George and Annie Matthies had two children, Bernard and Katharine. Mr. Matthies was one of Seymour's most efficient and successful young businessmen. He is credited with bringing large industry to Seymour. Moving down the street, and back across once again, you will notice a small wooden home built in 1795 by Hiel Hine.
As you approach the stop sign, you will notice on your right a large gray sided home. Built in 1812 this was known as the Warren French House. He was the first to engage in the making of double twist screw augers in the country. By 1815 Mr. French was a leading businessman during the week and a licensed preacher on the weekend. He died at the age of 84 years still having a sharp mind and good memory.

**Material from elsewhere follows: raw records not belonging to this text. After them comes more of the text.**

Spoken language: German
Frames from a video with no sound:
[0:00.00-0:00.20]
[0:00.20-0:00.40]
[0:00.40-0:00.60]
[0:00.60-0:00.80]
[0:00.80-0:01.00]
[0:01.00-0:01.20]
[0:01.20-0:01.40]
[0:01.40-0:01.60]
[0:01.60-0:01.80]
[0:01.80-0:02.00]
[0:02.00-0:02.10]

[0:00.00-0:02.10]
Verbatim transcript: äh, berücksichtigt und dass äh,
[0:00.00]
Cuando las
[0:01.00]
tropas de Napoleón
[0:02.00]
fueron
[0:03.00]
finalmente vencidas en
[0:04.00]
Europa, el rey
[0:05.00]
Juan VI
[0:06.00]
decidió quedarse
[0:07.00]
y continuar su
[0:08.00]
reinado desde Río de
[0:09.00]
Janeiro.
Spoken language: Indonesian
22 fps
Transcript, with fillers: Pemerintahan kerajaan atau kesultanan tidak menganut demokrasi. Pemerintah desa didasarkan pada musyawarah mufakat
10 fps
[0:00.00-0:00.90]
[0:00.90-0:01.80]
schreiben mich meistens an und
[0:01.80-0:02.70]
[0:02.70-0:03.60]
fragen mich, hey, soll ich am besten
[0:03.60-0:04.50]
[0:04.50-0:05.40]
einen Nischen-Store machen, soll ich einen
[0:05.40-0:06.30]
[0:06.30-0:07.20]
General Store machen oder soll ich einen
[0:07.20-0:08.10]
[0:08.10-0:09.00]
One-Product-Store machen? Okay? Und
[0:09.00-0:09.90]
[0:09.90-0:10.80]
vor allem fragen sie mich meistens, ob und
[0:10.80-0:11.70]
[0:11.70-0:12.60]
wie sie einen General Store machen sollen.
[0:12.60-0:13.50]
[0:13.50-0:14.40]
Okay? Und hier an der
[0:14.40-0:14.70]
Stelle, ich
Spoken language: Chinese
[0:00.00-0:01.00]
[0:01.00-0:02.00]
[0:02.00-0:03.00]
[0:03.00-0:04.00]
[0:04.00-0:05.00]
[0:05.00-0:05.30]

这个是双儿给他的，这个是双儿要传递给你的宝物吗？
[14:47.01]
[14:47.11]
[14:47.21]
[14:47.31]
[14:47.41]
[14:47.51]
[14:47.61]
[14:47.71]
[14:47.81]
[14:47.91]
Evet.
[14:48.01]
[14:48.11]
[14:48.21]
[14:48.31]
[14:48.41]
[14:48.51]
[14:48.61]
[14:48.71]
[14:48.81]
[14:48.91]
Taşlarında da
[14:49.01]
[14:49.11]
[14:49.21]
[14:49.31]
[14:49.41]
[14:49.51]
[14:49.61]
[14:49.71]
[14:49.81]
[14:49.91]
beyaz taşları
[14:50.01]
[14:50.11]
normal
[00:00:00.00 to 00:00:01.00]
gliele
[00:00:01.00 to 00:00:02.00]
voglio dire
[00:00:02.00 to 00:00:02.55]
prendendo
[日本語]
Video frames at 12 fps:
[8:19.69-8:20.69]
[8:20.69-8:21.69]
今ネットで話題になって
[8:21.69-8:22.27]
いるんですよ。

At the stop sign, looking left you will see nestled under the tall trees, the home of Anna Stephens. Her father, John Winterbottom, moved the family here in 1817 when Anna was 8 years old. Anna loved literature and loved to write. As an adult she became known as a distinguished world-wide known writer of dime novels. Many of her stories used Humphreysville as the setting for her tales.
Continue to the very end of West Street to the intersection with Rt. 67.